People‐Processing Capacity: The Origins and Development of Institutions to Render Forced Migrants as Cases in Canada and Sweden
本文提出“人员处理能力”概念,指国家将强制移民分类为案例并筛选“理想受害者”的能力。通过比较加拿大和瑞典的移民控制制度演变,揭示分类系统如何产生治理问题。
ABSTRACT States have invested heavily in controlling forced migration for decades, with mixed results. Research often focuses on deterrence, leading to a neglect of bureaucratic boundaries within borders. This article unpacks the unrecognized importance of people‐processing capacity: a state's ability to render forced migrants legible by categorizing them as cases and selecting those perceived as desirable victims. Due to the heterogeneous nature of claims and the agency of migrants, rendering migrants as cases is a deeply complicated process.
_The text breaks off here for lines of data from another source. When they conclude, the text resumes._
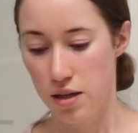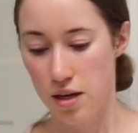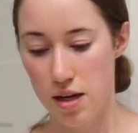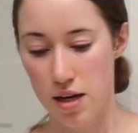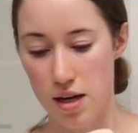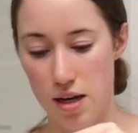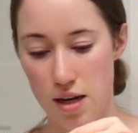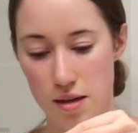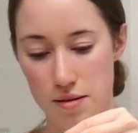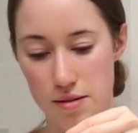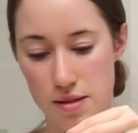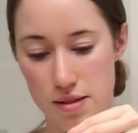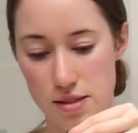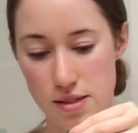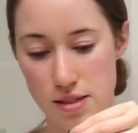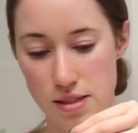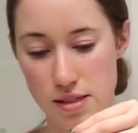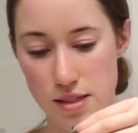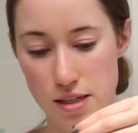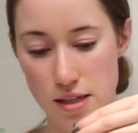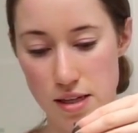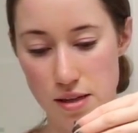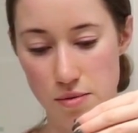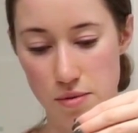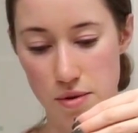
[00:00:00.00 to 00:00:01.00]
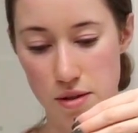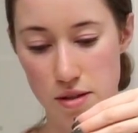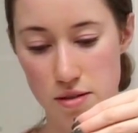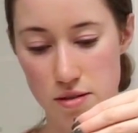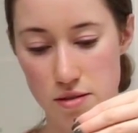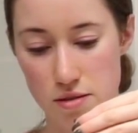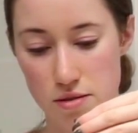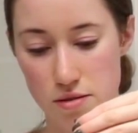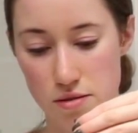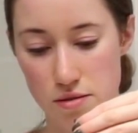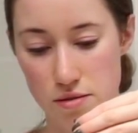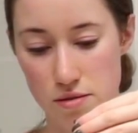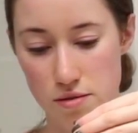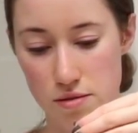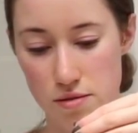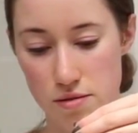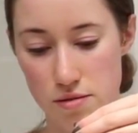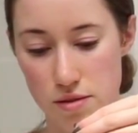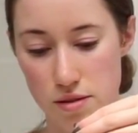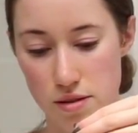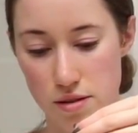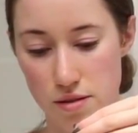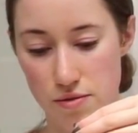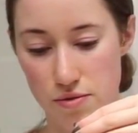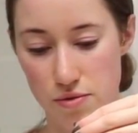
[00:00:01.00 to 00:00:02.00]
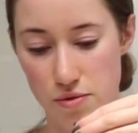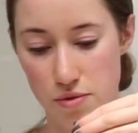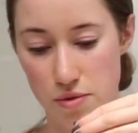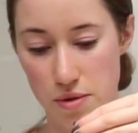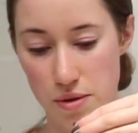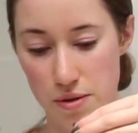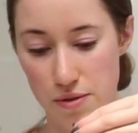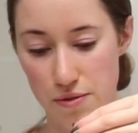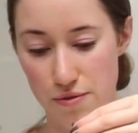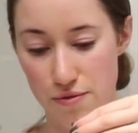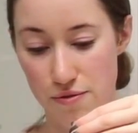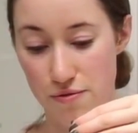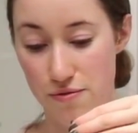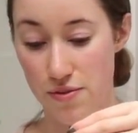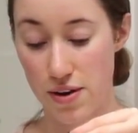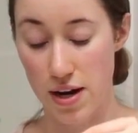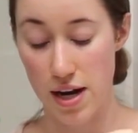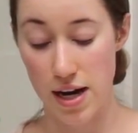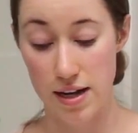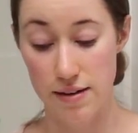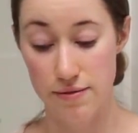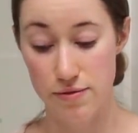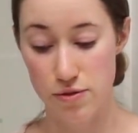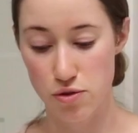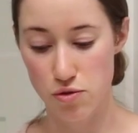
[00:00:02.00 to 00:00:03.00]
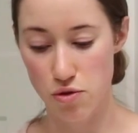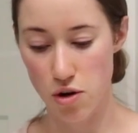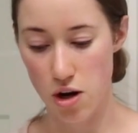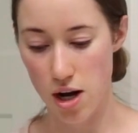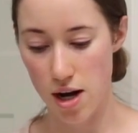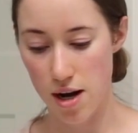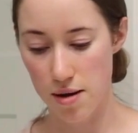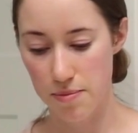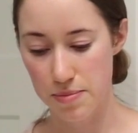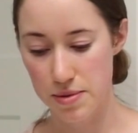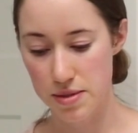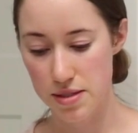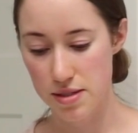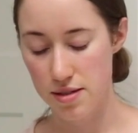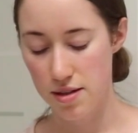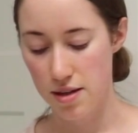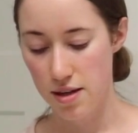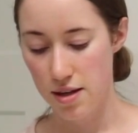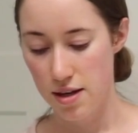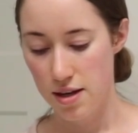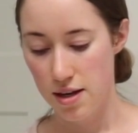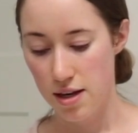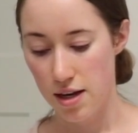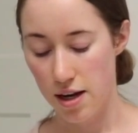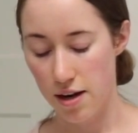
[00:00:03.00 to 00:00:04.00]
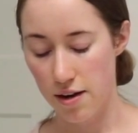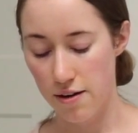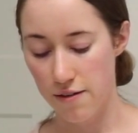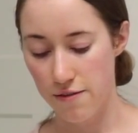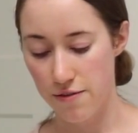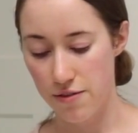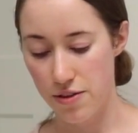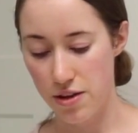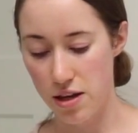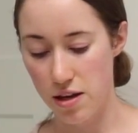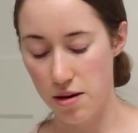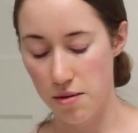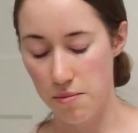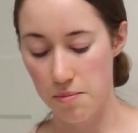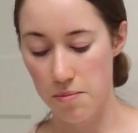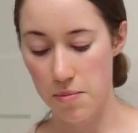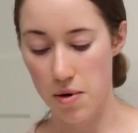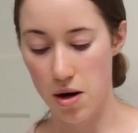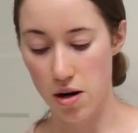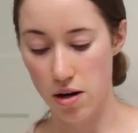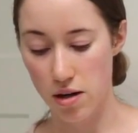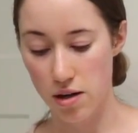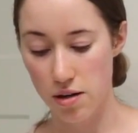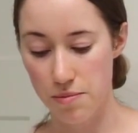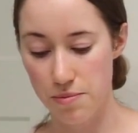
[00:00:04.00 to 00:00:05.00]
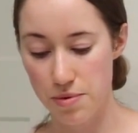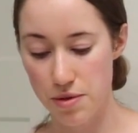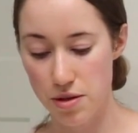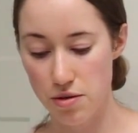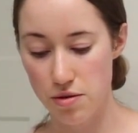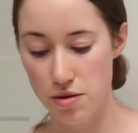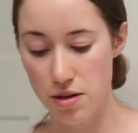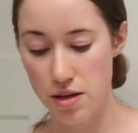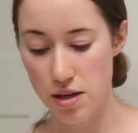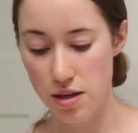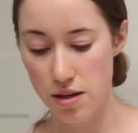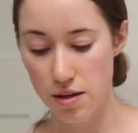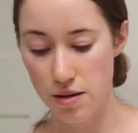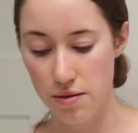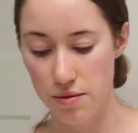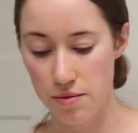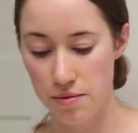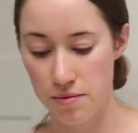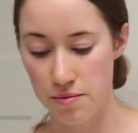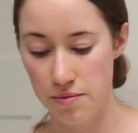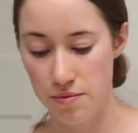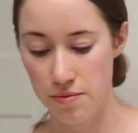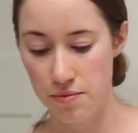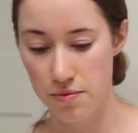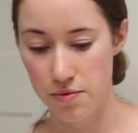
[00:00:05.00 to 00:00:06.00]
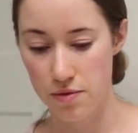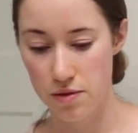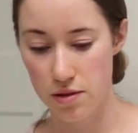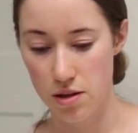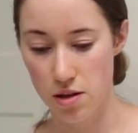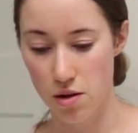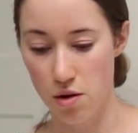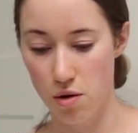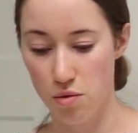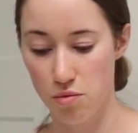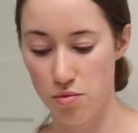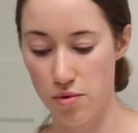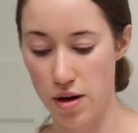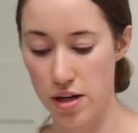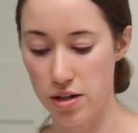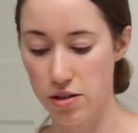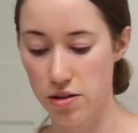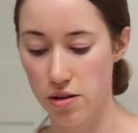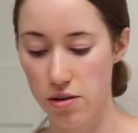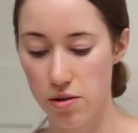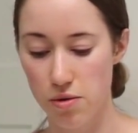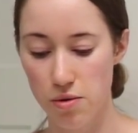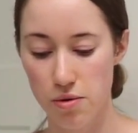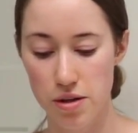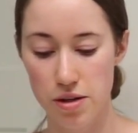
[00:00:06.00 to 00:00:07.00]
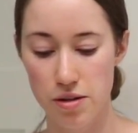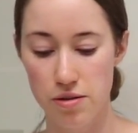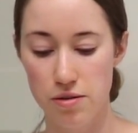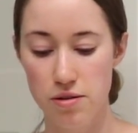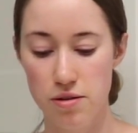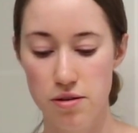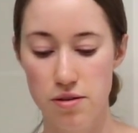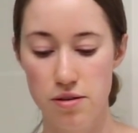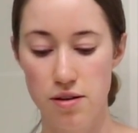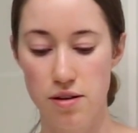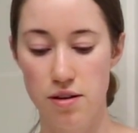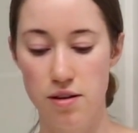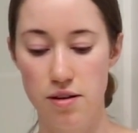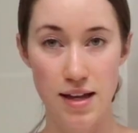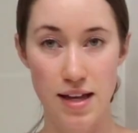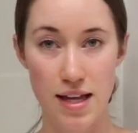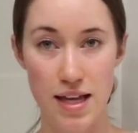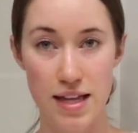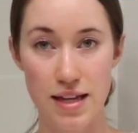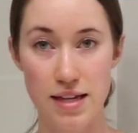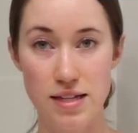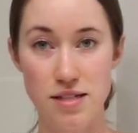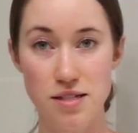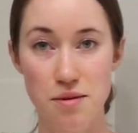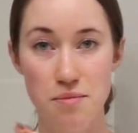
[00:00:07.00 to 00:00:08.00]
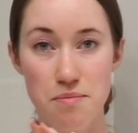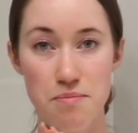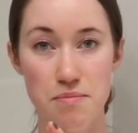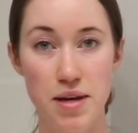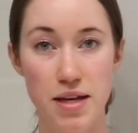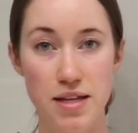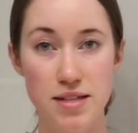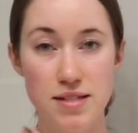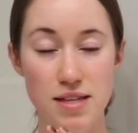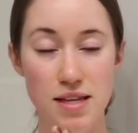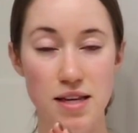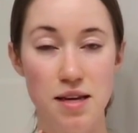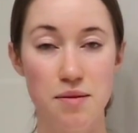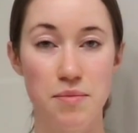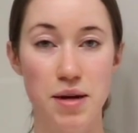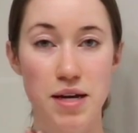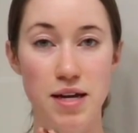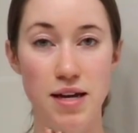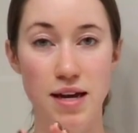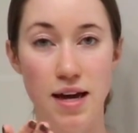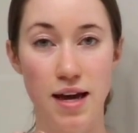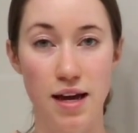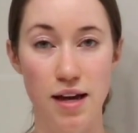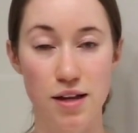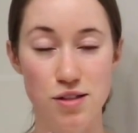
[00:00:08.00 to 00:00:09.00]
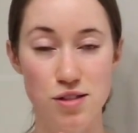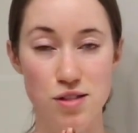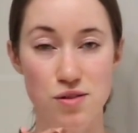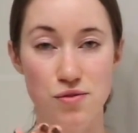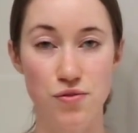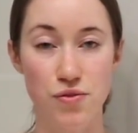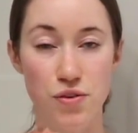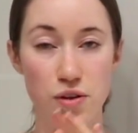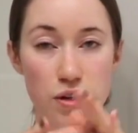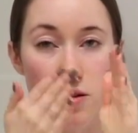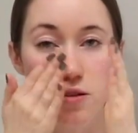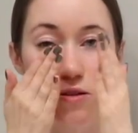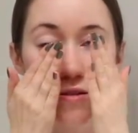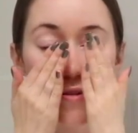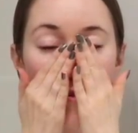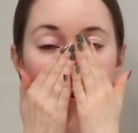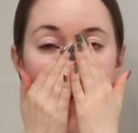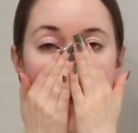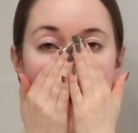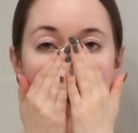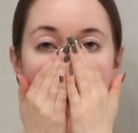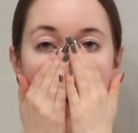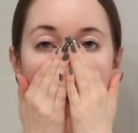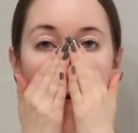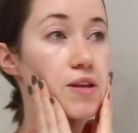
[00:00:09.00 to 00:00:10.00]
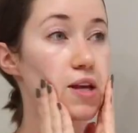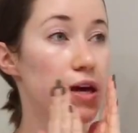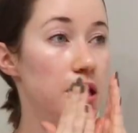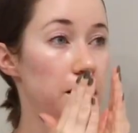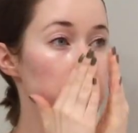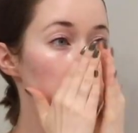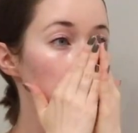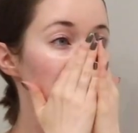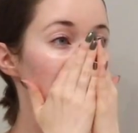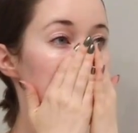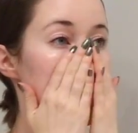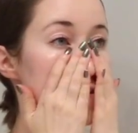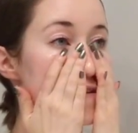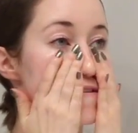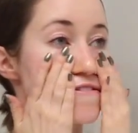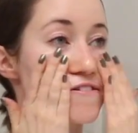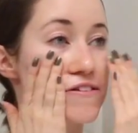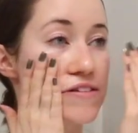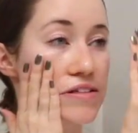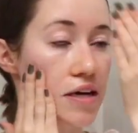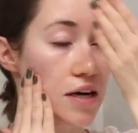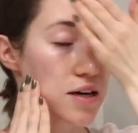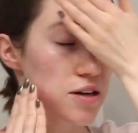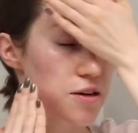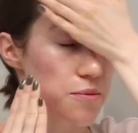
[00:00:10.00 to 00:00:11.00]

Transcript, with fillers: uh, let's see, one, two, three, four, five drops of the Mara Beauty retinol oil. I like to mix it in my hands first and then just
Using a historical‐institutionalist framework, the article explores the role and historical development of people‐processing capacity through a comparison of the evolution of modern migration control in Canada and Sweden, two states with similar trajectories of capacity‐building but different guiding ideas for migration policy. The results trace the institutional roots of deservingness, reveal different ideals of vulnerable and adaptable refugees, and theorize how persistent governance problems emerge from classification systems intended to order migration.